• _WHAT THE EXERCISE ASKS_: Pictures stay out of the copy. Everything else in the records must be repeated exactly.

────────────────────────────────────────

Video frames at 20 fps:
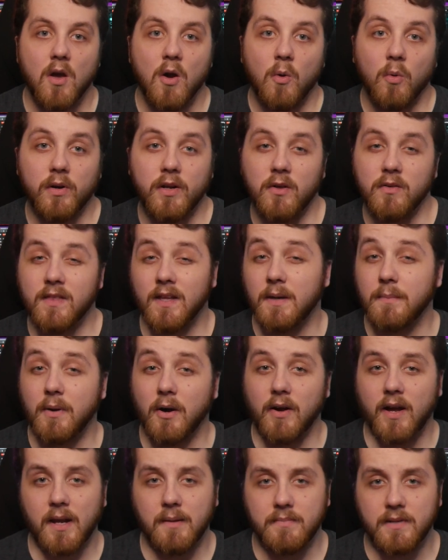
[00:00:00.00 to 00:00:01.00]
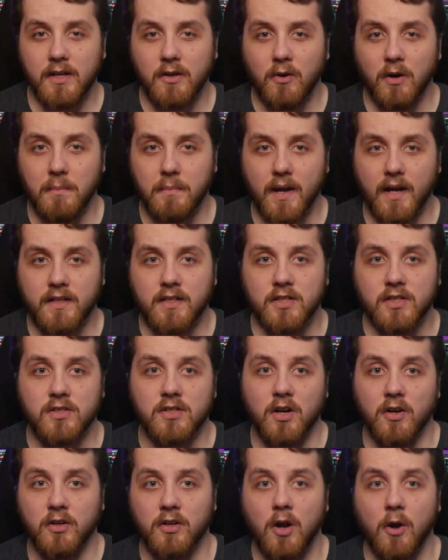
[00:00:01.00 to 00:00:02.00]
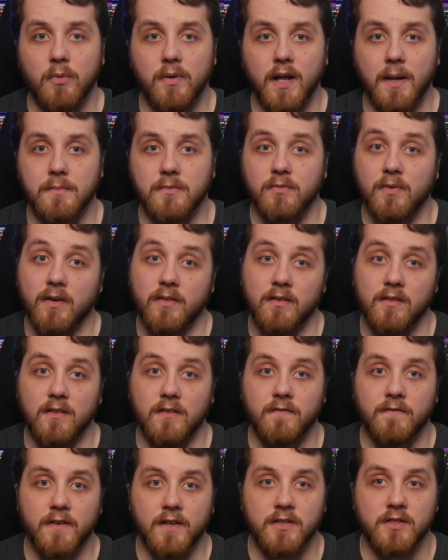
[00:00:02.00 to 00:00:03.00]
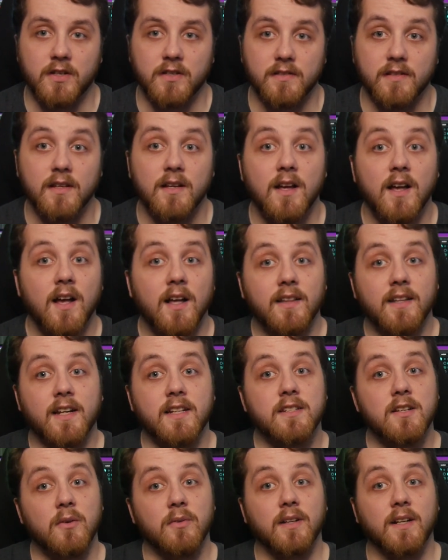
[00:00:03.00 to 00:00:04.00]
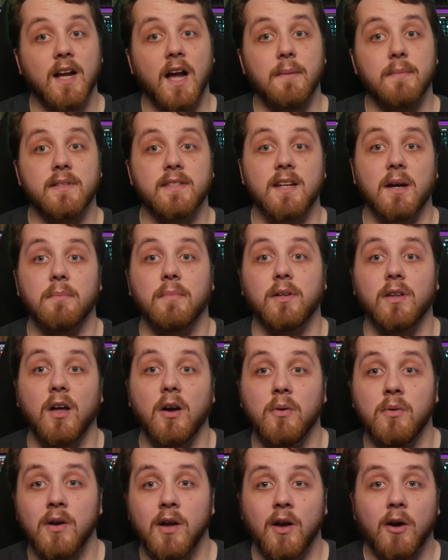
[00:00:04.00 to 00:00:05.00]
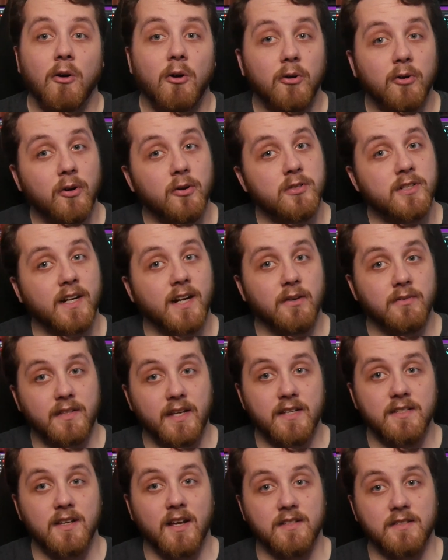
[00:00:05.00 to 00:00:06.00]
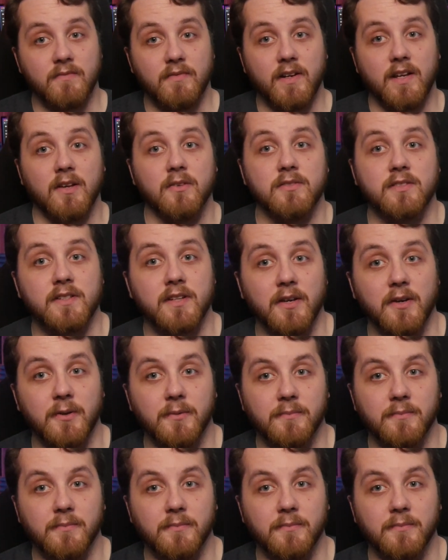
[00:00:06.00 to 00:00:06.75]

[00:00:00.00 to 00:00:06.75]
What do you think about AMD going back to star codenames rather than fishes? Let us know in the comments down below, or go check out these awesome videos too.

────────────────────────────────────────

• _YOUR RESPONSE_:
Video frames at 20 fps:
[00:00:00.00 to 00:00:01.00]
[00:00:01.00 to 00:00:02.00]
[00:00:02.00 to 00:00:03.00]
[00:00:03.00 to 00:00:04.00]
[00:00:04.00 to 00:00:05.00]
[00:00:05.00 to 00:00:06.00]
[00:00:06.00 to 00:00:06.75]

[00:00:00.00 to 00:00:06.75]
What do you think about AMD going back to star codenames rather than fishes? Let us know in the comments down below, or go check out these awesome videos too.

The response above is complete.